*What is expected*:
Show all lines from the material that carry the word "Silent".

*Dataset records*:
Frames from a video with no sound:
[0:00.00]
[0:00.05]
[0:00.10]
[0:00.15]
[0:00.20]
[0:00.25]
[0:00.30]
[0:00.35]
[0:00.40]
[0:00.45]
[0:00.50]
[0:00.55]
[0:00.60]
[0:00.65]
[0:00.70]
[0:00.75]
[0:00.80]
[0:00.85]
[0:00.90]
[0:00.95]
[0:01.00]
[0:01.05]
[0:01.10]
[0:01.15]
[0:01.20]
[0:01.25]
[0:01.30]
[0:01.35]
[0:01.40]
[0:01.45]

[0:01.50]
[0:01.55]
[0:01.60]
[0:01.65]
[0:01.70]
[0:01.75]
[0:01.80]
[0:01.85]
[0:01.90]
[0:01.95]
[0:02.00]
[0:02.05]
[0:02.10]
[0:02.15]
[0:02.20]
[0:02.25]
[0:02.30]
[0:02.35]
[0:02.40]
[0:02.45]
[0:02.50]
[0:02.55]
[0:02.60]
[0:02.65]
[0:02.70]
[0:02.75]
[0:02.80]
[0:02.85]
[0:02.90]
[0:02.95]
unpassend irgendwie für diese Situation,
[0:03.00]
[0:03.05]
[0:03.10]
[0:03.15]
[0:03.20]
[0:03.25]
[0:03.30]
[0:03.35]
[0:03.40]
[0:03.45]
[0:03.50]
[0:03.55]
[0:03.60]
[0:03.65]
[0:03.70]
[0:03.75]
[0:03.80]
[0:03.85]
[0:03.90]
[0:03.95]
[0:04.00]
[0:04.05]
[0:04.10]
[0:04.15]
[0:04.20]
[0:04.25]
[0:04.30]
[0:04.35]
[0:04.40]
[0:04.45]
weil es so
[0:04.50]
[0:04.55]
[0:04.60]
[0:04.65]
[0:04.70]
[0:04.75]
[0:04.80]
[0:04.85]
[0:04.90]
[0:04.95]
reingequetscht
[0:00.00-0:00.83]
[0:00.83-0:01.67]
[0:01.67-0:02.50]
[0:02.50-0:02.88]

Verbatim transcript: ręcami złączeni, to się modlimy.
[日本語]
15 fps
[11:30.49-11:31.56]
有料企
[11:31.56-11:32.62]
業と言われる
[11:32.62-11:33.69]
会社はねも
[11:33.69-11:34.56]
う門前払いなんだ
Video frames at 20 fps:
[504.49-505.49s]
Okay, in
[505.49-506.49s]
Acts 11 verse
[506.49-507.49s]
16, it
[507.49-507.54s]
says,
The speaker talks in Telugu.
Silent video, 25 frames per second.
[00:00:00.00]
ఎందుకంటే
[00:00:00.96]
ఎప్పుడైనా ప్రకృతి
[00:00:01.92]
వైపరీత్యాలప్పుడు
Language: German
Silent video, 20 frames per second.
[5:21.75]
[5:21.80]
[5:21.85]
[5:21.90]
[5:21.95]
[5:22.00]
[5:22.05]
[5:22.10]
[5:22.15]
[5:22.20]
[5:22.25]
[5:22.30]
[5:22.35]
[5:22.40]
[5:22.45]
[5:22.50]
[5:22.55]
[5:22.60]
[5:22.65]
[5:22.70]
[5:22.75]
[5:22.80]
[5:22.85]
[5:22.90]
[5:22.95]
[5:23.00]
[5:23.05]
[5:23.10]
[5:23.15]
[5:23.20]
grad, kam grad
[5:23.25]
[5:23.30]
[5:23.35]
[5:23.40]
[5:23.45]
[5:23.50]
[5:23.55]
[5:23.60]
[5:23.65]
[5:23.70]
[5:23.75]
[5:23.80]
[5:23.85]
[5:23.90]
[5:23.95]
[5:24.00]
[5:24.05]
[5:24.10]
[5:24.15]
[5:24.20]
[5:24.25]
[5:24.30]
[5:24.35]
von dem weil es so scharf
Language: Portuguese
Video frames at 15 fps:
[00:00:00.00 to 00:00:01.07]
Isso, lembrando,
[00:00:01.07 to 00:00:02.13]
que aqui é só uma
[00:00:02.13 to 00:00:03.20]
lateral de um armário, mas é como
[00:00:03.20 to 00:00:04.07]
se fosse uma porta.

*Exercise response*:
Silent video, 25 frames per second.
Silent video, 20 frames per second.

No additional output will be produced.